El miedo a ganar las elecciones
Me planteo hasta qué punto un Gobierno condicionado por fuerzas que representan extremismos irrelevantes de la sociedad española es capaz de reflejar los deseos de la mayoría o más bien los adultera
Tras las elecciones alemanas (occidentales) de 1953, que Adenauer ganó por goleada, Horst Ehmke zascandileaba modorro por la sede del Partido Socialdemócrata, en el que militaba con todo el entusiasmo de sus 26 años y donde haría carrera hasta ser ministro en el último Gobierno de Willy Brandt. Un compañero de la vieja guardia que había sobrevivido a Hitler y estaba de vuelta de todos los viajes posibles lo encontró lloriqueando y le preguntó por qué estaba tan triste. “Porque hemos perdido”, respondió Ehmke. El viejo socialdemócrata se carcajeó y le dijo: “¡Ánimo, muchacho! Podría ser peor. Podríamos haber ganado”.
El militante viejo no quería que el partido perdiera su ardor revolucionario en las poltronas del Gobierno.
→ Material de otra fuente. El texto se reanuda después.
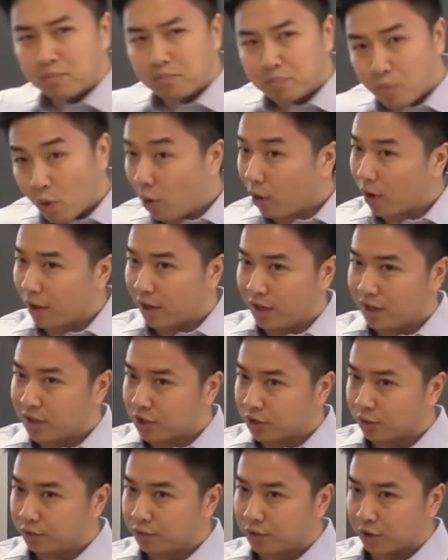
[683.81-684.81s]
more
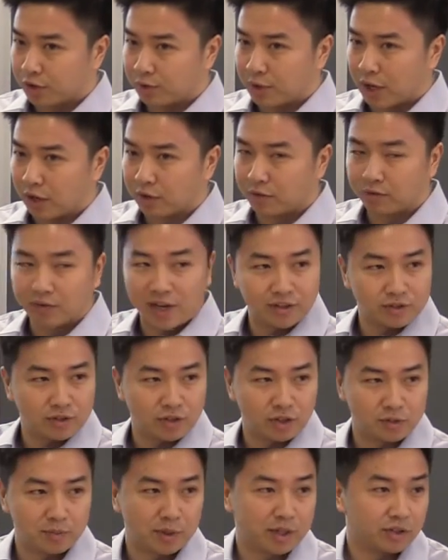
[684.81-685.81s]
initial first round
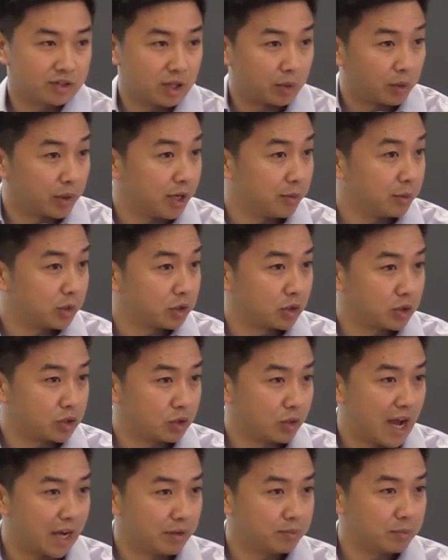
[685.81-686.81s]
investors because they were able to
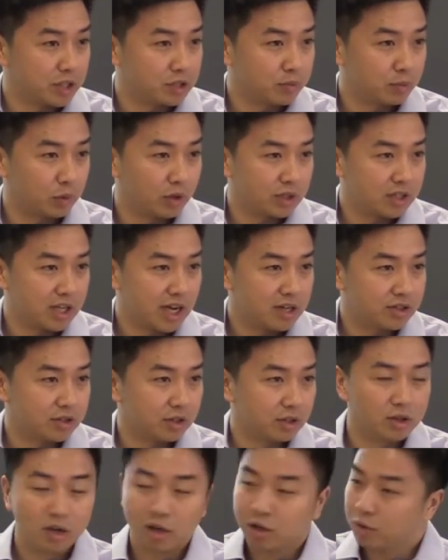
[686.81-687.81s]
attract much more
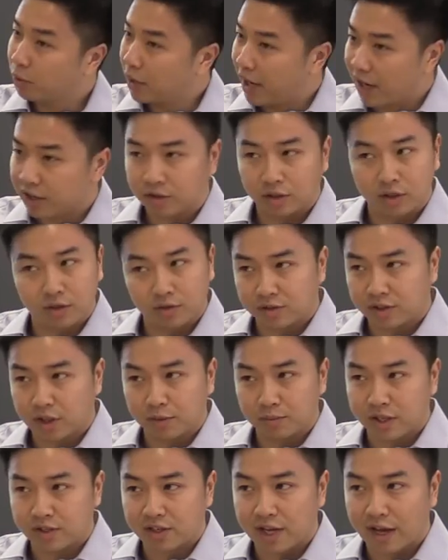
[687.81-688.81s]
attention. We actually don't see
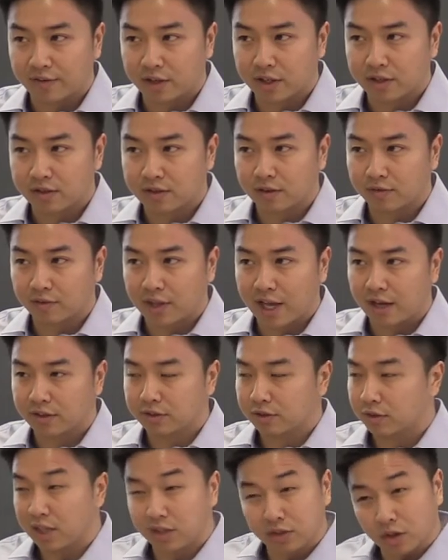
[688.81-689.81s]
much evidence of that.
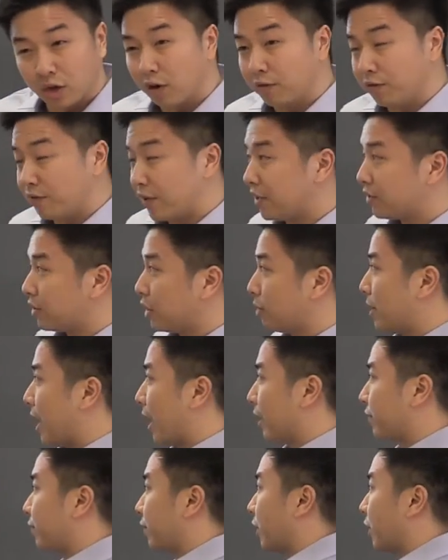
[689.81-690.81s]
So these are all VC backed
Hoy, el miedo a ganar lo inspiran las razones contrarias: que un partido de vocación templada se vea forzado a calentarse para no enfadar a los socios.
En lugar de cambiar la chaqueta de pana por la de seda italiana, como hizo Felipe González, ganar las elecciones implica ahora remangarse y seguir mitineando. Ya hemos visto estos cinco años cómo los socios proponen, y Pedro Sánchez no siempre dispone. Desde que Aznar confesó, para cortejar a Pujol, que hablaba catalán en la intimidad, los presidentes que dependen de socios a su izquierda o a su derecha son Fernando Galindo en Atraco a las tres: un admirador, un amigo, un esclavo, un siervo. Como ya anticipan la infamia de María Guardiola y la agramaticalidad del acuerdo de Gobierno valenciano, si los votos le favorecen, aún veremos a Feijóo vestido de montería y a caballo, galopando con Abascal tras escupir la moderación en una escupidera del Far West con el logo de Vox.
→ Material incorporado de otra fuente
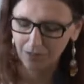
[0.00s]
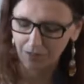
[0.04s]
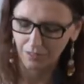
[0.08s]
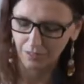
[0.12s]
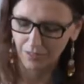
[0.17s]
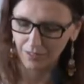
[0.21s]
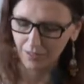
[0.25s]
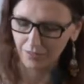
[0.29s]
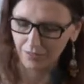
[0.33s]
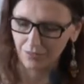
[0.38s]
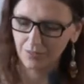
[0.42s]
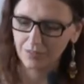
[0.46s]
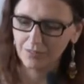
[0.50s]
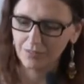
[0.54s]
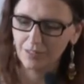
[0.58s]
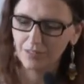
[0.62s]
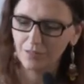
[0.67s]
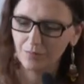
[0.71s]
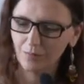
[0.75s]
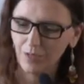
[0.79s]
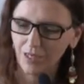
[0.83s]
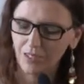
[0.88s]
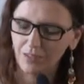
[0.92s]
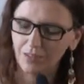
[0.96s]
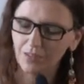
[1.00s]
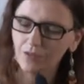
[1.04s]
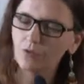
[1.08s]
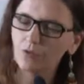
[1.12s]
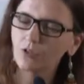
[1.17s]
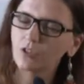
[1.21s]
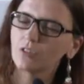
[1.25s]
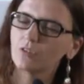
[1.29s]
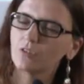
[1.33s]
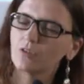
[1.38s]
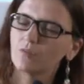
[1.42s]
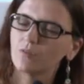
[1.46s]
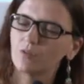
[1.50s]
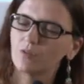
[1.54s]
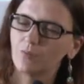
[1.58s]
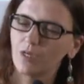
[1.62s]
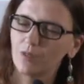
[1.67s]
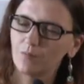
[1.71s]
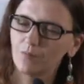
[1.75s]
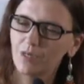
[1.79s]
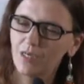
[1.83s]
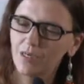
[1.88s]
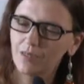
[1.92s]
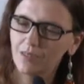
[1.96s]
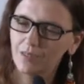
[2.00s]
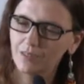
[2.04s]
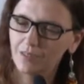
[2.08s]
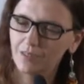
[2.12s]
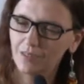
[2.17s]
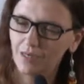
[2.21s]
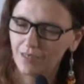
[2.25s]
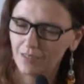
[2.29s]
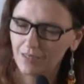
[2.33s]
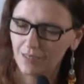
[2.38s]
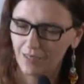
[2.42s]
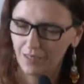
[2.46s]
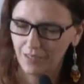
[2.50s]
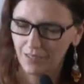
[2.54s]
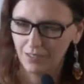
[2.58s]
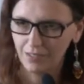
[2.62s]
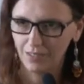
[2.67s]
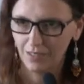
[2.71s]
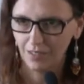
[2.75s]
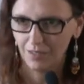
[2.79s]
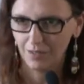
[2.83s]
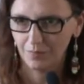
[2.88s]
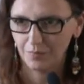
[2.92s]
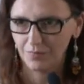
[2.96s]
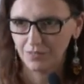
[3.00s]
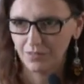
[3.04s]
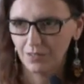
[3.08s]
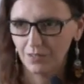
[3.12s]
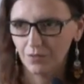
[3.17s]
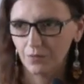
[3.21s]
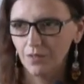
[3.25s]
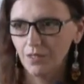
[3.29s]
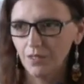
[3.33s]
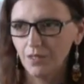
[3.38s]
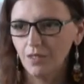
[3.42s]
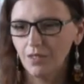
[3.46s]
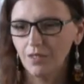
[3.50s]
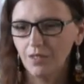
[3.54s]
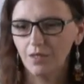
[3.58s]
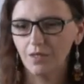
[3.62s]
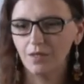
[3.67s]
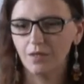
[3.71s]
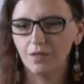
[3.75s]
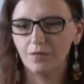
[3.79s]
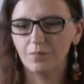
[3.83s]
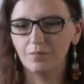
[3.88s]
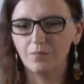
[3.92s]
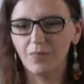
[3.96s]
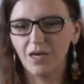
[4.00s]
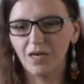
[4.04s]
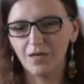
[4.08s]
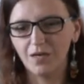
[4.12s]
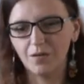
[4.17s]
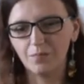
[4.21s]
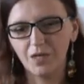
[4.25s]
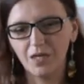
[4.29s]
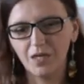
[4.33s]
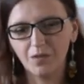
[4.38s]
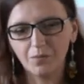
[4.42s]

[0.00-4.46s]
can understand by the notion of the barbarian in archaic times. So my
No es extraño que algunos militantes populares y socialistas, tan socarrones como silenciosos, teman la victoria de sus partidos, como aquel viejo socialdemócrata alemán. Saben que su triunfo supone su derrota. En el mejor de los casos, implica una rendición parcial que debería preocupar a todos los votantes, porque, en última instancia, traiciona la voluntad popular: no parece muy afín al criterio de representatividad que grupos minoritarios a los que vota una parte mínima del censo impongan su programa. A mí no me preocupan los desencantos de los viejos militantes, pero sí me planteo hasta qué punto un Gobierno condicionado por fuerzas que representan extremismos irrelevantes de la sociedad española es capaz de reflejar los deseos de la mayoría o más bien los adultera. No lo tengo claro, pero merece un debate más serio y profundo que la apostilla socarrona del viejo socialdemócrata alemán.